Pittsfield schools brace for cut in state aid as as district's fiscal future uncertain
PITTSFIELD — A 10 percent cut in state aid to Pittsfield Public Schools would mean closing two of the city's 12 school buildings.
School Superintendent Jason McCandless made that startling analogy as the Pittsfield School Committee puts forth a new $65.1 million budget that the board hopes is devoid of a drastic cut in Chapter 70 money, the annual state funding for K-12 public education. The proposed spending plan the Pittsfield School Committee adopted last week for fiscal 2021 calls for eliminating 24 teacher or paraprofessional positions.
It needs final approval from the City Council.
McCandless told the seven-person committee on Wednesday during a virtual meeting that public school officials across the commonwealth are bracing for a 10 percent — possibly 15 percent — reduction in state aid due to the economic impact of the coronavirus pandemic.

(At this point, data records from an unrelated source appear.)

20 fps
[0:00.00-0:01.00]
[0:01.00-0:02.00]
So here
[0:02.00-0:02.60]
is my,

He said based on fiscal 2020 figures, cutting Chapter 70 funds by 10 percent as of July 1 would result in $4.77 million less revenue for the city school system. Chapter 70 money pays for about two-thirds of the city's school expenses.
"This is a staggering amount of money and it would require about six or seven times the number of cuts we're discussing tonight," he said. "A 10 percent cut would be akin to closing a school and in reality, akin to closing two schools."

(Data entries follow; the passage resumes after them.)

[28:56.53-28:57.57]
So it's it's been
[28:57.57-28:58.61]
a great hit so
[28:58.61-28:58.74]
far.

The Legislature and Gov. Charlie Baker are still working on the fiscal 2021 state budget that officials say will likely reflect a significant loss in revenue since the global outbreak hit Massachusetts hard in mid-March.
The school board's $65.1 million budget reflects $1.4 million in cuts. The decrease will offset scheduled teacher/staff pay hikes and other expenses to maintain a level-funded spending plan, school district officials have said.
Nearly all the 24 teacher/paraprofessional positions would be eliminated through attrition and retirements. Five nonclassroom jobs are also targeted to be cut from the district's payroll.
"This is the most economical and ethical way to approach this budget," said School Committee member Mark Brazeau.
Brazeau hopes the proposed budget holds up so local public education can return to "as much normalcy as possible" come September. Public schools across the state have been closed since mid-March due to the coronavirus, with teachers conducting distance learning with their students.
City government leaders are also anticipating a significant rollback in their state aid. Mayor Linda Tyer, a school committee member by virtue of her position, said municipalities across the commonwealth could see up to 15 percent less state money than the current fiscal year ending June 30.
"While it is important for us to build a budget and get it in place by July 1, we have to acknowledge that in the next six months or so we'll have to continue to amend our budgets in response to the economical realities," she said.
The City Council has yet to review and debate a proposed budget for fiscal 2021. If the new spending plan does need revision after July 1, Tyer hopes any revisions up or down are done before the local tax rate is set, usually in late November or early December.